Entre a ciência e a economia, o verdadeiro drama da pandemia

É hora de desenvolver uma nova política de justiça afetiva e solidária, que refute a narrativa da política puramente egoísta.

Eduardo Camín 

Fonte: Carta Maior, com CLAE
Tradução: Victor Farinelli
Data original da publicação: 05/01/2022

A paleontologia, a história da vida através do estudo dos fósseis, mostra que o destino final mais provável de todas as espécies é o seu desaparecimento. Algumas espécies simplesmente se extinguem, deixando como único indício de sua passagem pelo planeta um traço nas rochas em forma de fósseis, o que nos leva a questionar até que ponto o ser humano está destinado a seguir o mesmo caminho que qualquer outro organismo.

A pandemia de covid-19 revelou a complexa relação entre a natureza e a sociedade, assim como entre a ciência, a tecnologia e a política. Tentemos relembrar algumas das muitas questões éticas, morais e políticas que, eloquentemente, a pandemia colocou sobre a mesa, produto de uma era, a nossa era, caracterizada pela acelerada globalização das relações sociais e econômicas, e uma destruição derivada da lógica produtivista do capitalismo.

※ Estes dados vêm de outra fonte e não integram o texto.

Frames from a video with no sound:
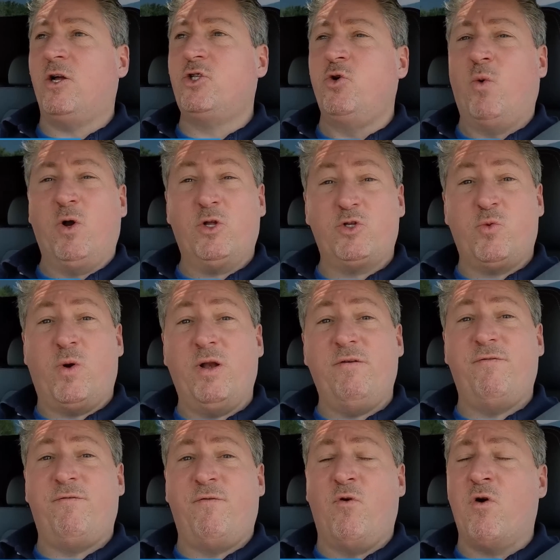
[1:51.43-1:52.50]

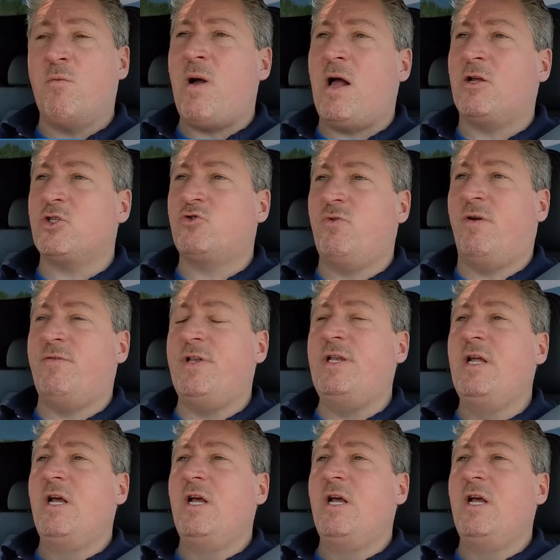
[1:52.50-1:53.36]
224 miles driven,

Sem a destruição das fronteiras dos habitats selvagens, sem as enormes dimensões das concentrações humanas nos espaços de lazer e nas transações econômicas, sem a frequência acelerada das viagens transoceânicas… sem fazer futurologia, talvez a gênese da pandemia não seria não teria sido explosiva, nem sua propagação tão global e exponencial.

Nas últimas décadas, presumia-se que o progresso técnico-científico havia gerado “transições epidemiológicas” que libertaram as sociedades desenvolvidas da ameaça das doenças infecciosas, consideradas que estas eram produzidas pelas condições nada higiênicas dos países pobres.

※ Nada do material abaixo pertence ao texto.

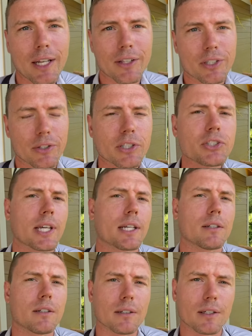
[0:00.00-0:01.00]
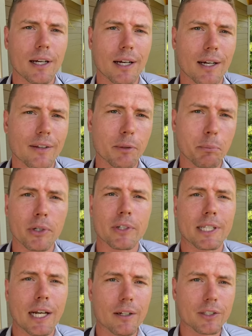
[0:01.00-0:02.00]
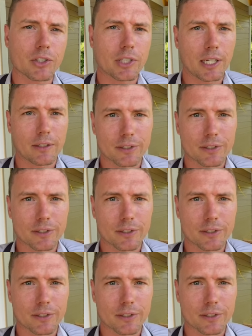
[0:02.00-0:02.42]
So this channel, uh, the Building Knowledge Channel,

Em meio à consolidação da hegemonia desse pensamento, a indústria farmacêutica parou – há muito tempo – de investir no desenvolvimento de vacinas, e passou a se concentrar em doenças essencialmente associadas ao aumento da expectativa de vida, como câncer, doenças cardiovasculares ou alzheimer. No entanto, a pandemia de covid-19 desmascarou a pretensão ilusória de circunscrever geopoliticamente as doenças, entre países ricos e pobres, entre desenvolvidos e subdesenvolvidos.

Vulnerabilidade diferencial: não somos todos iguais diante da pandemia

Como acontece com todas as doenças, a forma como a covid nos afeta em cada uma das suas fases (a própria probabilidade de adoecer, de apresentar um curso grave e de ter acesso a cuidados médicos de qualidade) também depende do contexto social. Essa questão não é alheia à própria epidemiologia, onde tem havido um grande debate a respeito.

Desde a década de 1980, a chamada epidemiologia dos fatores de risco, centrada nos aspectos biológicos e comportamentais que explicam a doença, tem sido questionada, a partir de abordagens críticas que buscam compreender a saúde levando em consideração o contexto social, econômico, cultural, social, histórico e político das populações.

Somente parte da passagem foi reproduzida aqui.